やがて、少しだけ目が慣れてきて見えるようになり、この暗闇から出たいと思い、出口をさがします。
≪光を反射した壁は何かの形を持っていうようにも、私を見ているようにも見え不気味≫というのは、この夢のテーマとするものの雰囲気をありありと伝えてくれます。
このときはまだ、あなたの無意識の中の男性性は、人格化のかたちをとるまでには至っていなくて、漠然とした不気味さでしか表現しえなかったのです。
そして、角をまがると光がさしています。これは、いままでは無意識的でわけが分からなかったのが、少しだけ意識化されてきたことを意味しています。
ですが、その危険な男性性の無意識領域は、完全には自我によって把握されることはなく、出口と呼ぶにはあまりにも小さく、顔が出せる大きさの窓しかありません。
これは、男性性には興味があって惹かれてはいるのだけれど、そこは自我にとってあまりにも危険で理解に難しいため、自我は把握しきれずに、その程度の大きさの出口でしか男性性を認めきれていないことを意味しています。
そして、外には広大な高原と青い空が広がっています。
そこは最初にでてきた街の世界から比べると、原始的・非日常的な世界で、日ごろの日常的な意識の世界からは遠く離れた世界、とても深い心の層を表しています。
≪外にはまず人の姿がみえた。そして二匹の大きなトカゲのような…≫
ここに出てくる≪人の姿≫というのは、おそらく男性で、いままで追い求めていたイメージ像が、まず始めにでてきたのだと思います。
そして、トカゲ、恐竜、ドラゴンといった生物は、無意識の中の(つまり、あなたの心の底にある)野蛮で原始的な心的エネルギーを象徴しています。
もし、この生き物たちで象徴されているような野蛮なエネルギーが意識の世界を支配してしまうと、あなたは野蛮な人となってしまうので、あなたの中の男性性がドラゴンやらを攻撃して、なんとかやっつけようと戦っているのです。
≪外に出たい私は一生懸命彼らに伝える。「たすけてー!!」「あそこに人がいるぞ!!」と誰かが私に気づき ドラゴンを倒すことに更に力がかかったのか何か。私めがけて撃ってきた。≫
この暗い洞窟からでて、男性原理の世界に行きたいと願うあなたは「たすけてー!!」と叫びます。

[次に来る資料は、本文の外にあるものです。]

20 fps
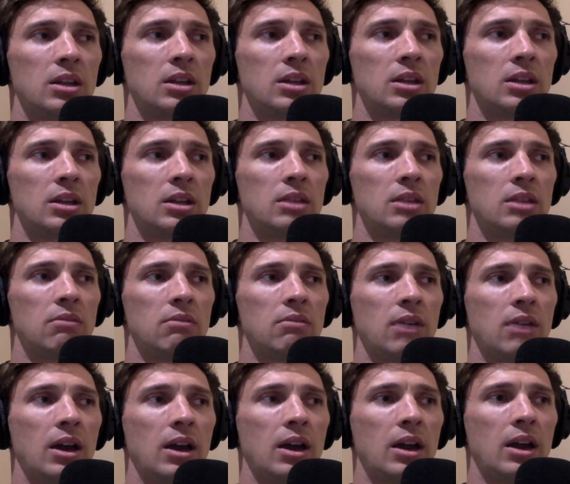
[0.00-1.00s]

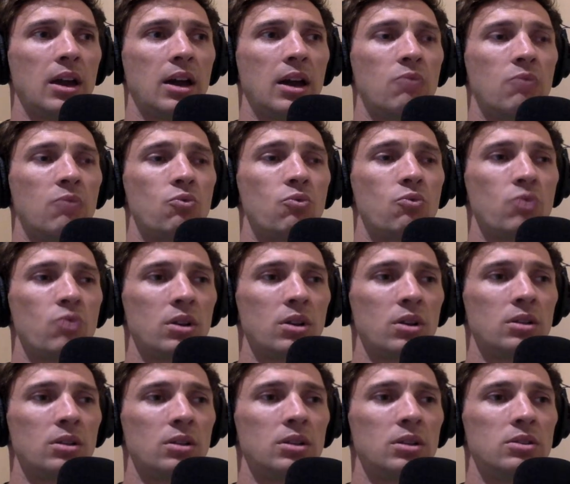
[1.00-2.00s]
that I
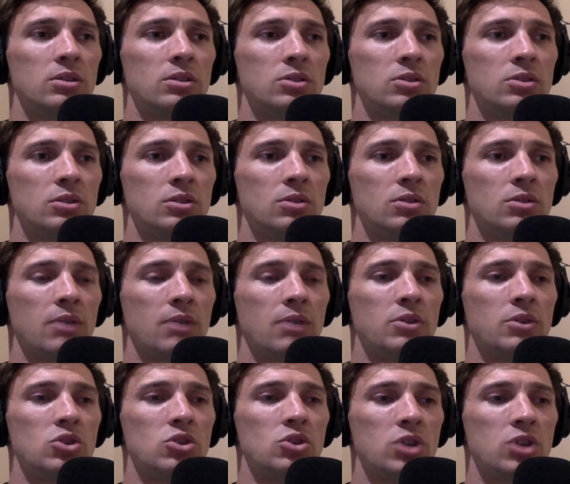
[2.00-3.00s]
really do have a
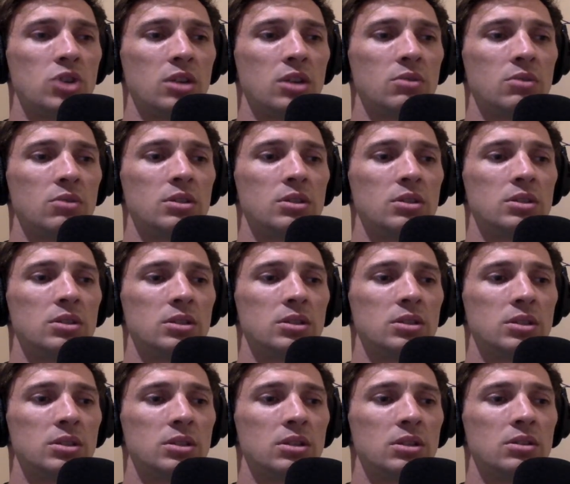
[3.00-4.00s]
genuine,
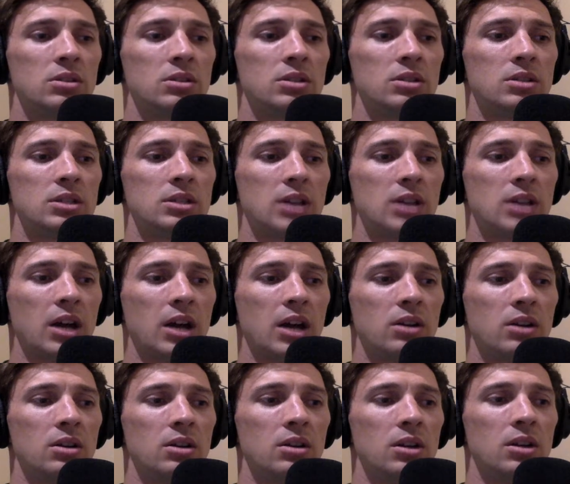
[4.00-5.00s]
sincere
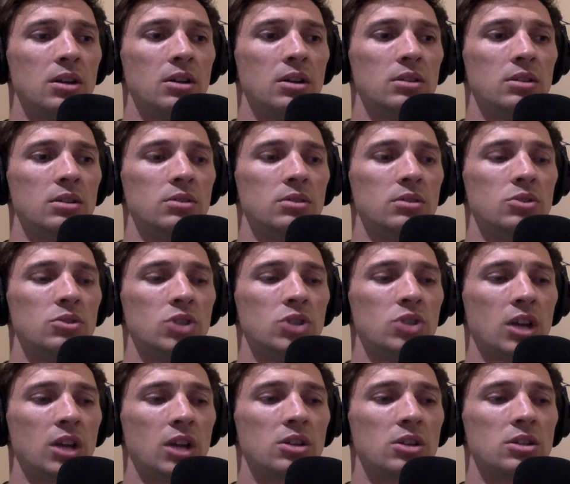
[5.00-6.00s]
desire to
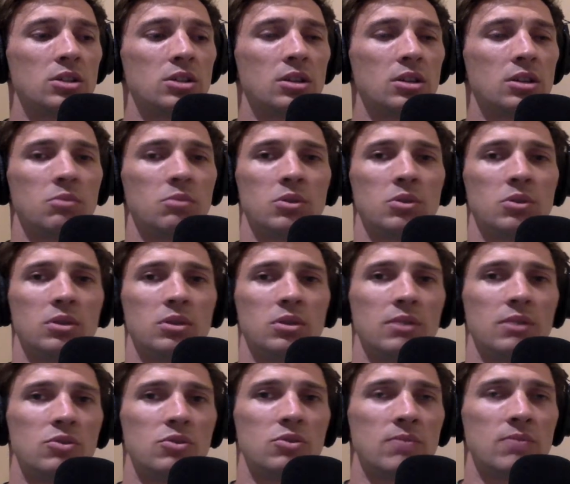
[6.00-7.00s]
change the community of
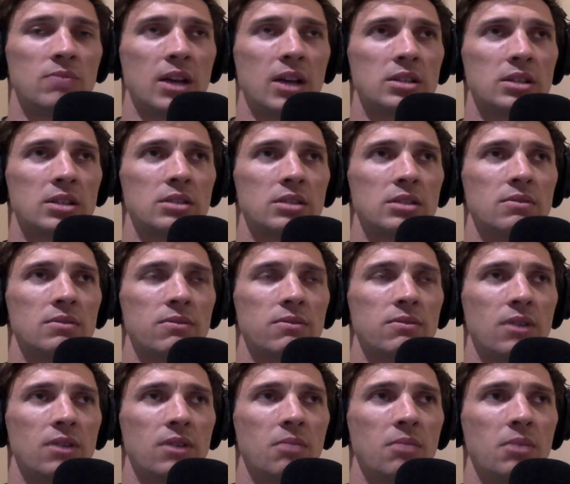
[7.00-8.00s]
gymnastics
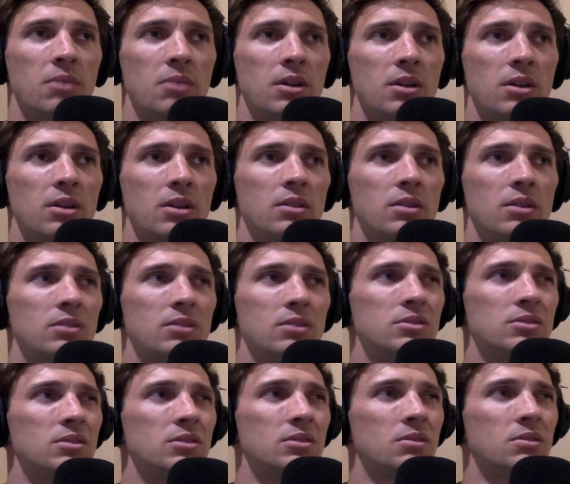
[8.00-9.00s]
from this
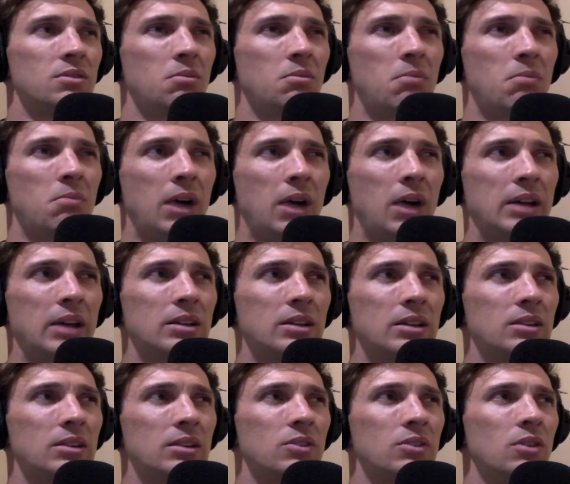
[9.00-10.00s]
just
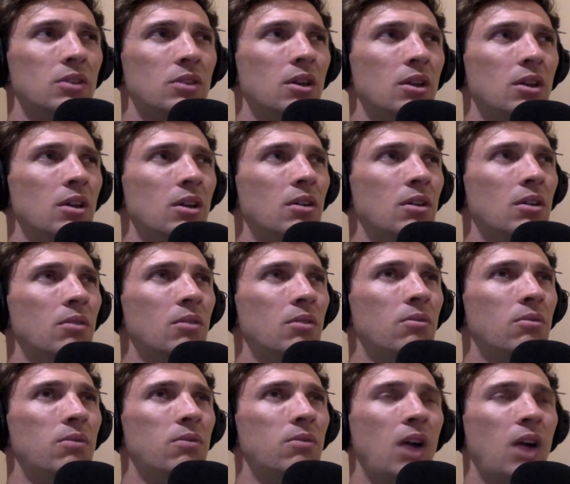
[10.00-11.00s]
mindless
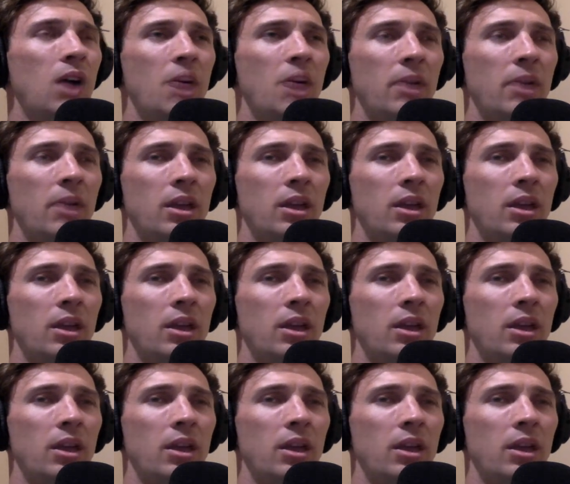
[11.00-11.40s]
vomit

暗く、未知なる男性性のイメージ(洞窟)から、無意識の世界に広がる男性原理の明るい世界(高原)に行こうと願うのです。
すると、誰かがあなたに気が付き、攻撃してきます。
くどいようですが、無意識の領域というのは、自我にとっては危険な領域なのです。そこにはコンプレックスやら外傷体験などの、わけの分からない否定的な要素がたくさん散らばっていて、そんな領域に無闇に入り込もうとすると自我は傷ついてしまいかねません。

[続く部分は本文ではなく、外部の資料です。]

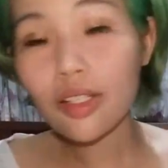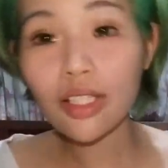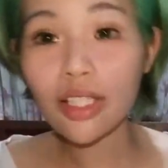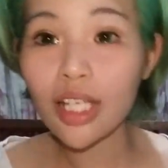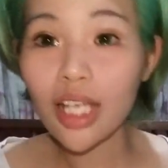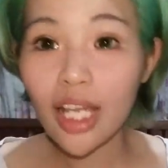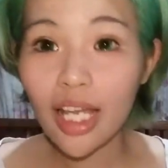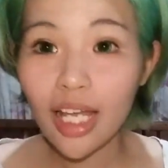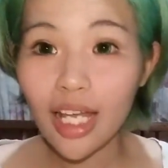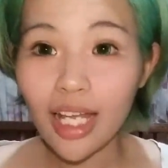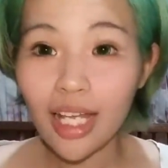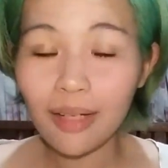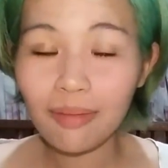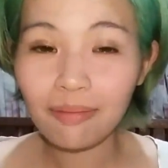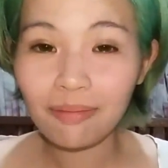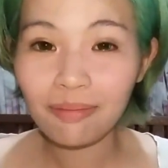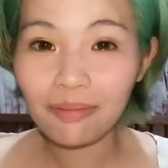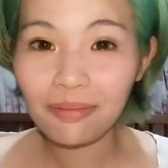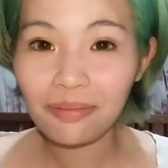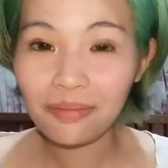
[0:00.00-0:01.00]
You see?
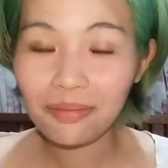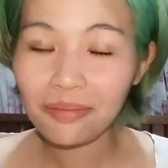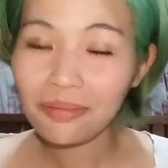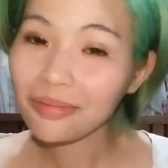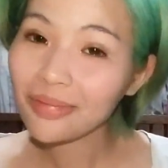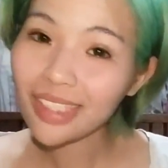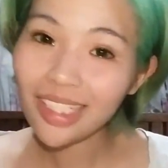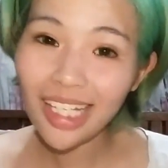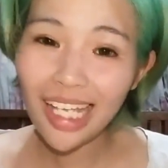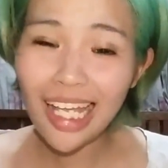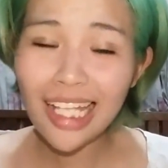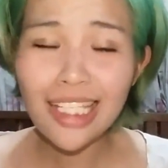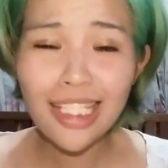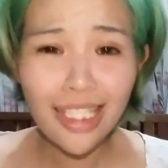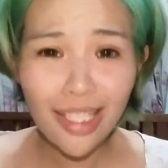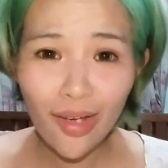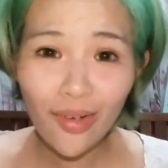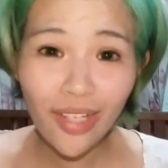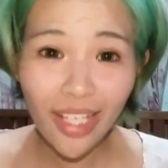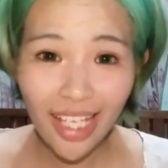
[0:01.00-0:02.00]

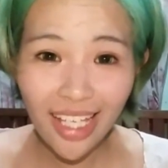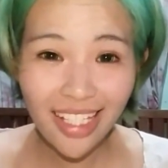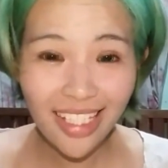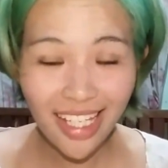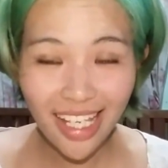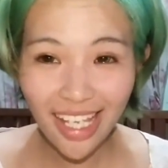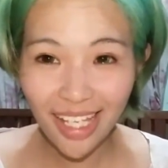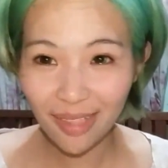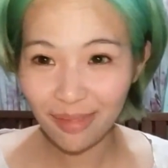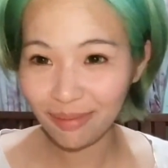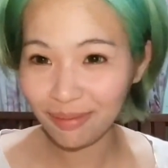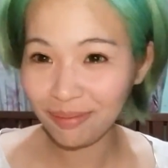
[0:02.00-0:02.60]
It's so easy.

この夢には、「男性性に惹かれ、そのイメージに導かれて無意識の中を探検する」という一連のストーリーがあって、「その男性性をなんとか把握しようとする」というテーマがあり、男性に対する好意と恐れが、お互いの強い力で揺さぶりあっているのです。
そして、この元型的なイメージが現実に実在する一人の男性に向かって行動を起こしたとき、それを私たちは“恋愛”と呼びます。
この夢は、あなたの恋愛に対する心の揺れ動きが、みごとに表されているように思います。

【シンボル】
街 = 外的世界、世間的な感覚。
40代の男性 = 日常的なニュアンスをもつ男性性(アニムス)。
洞窟 = 無意識へ通じる道。内面を見つめているということ。
洞窟の壁 = まだ具体的な姿になっていな未分化な男性性。
洞窟の中の曲がり角 = 無意識を、意識化するきっかけ。
小さな窓 = 無意識的だったものの意識化を象徴。
外に広がるのは広大な高原と青い空 = 心の深い層の、心像風景。
高原にいた人 = 本質的なニュアンスをもつ男性性(アニムス)。
トカゲや恐竜、ドラゴン = 野蛮な心的エネルギー。

【返信】
ありがとうございました。
最近ゆめなどめったに見なくなっていたので、いつまでも忘れられないこの夢が気になっていました。
まさか恋愛に関した話だったとは思わず、意外で驚きました。
それでは、また不思議な夢を見たらまたよろしくお願いします。